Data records
--------------------

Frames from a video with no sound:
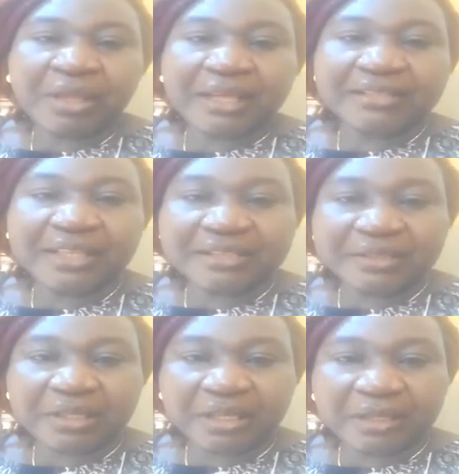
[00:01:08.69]
I
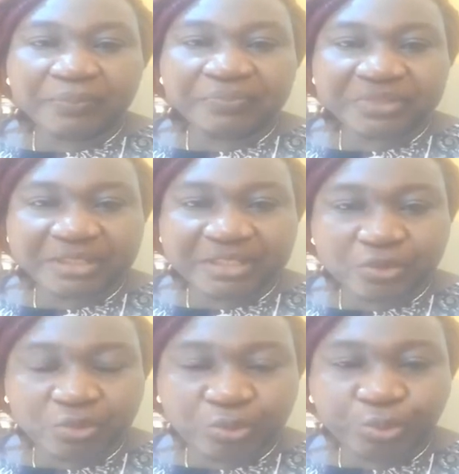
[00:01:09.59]
said um, in
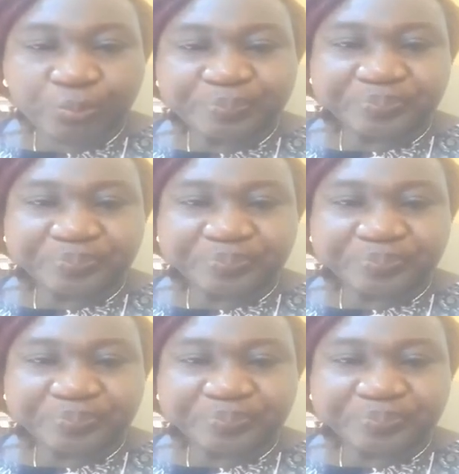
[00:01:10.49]
day two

--------------------

Each entry above is to be restated exactly, without its images.

## RESPONSE TO THIS TASK
Frames from a video with no sound:
[00:01:08.69]
I
[00:01:09.59]
said um, in
[00:01:10.49]
day two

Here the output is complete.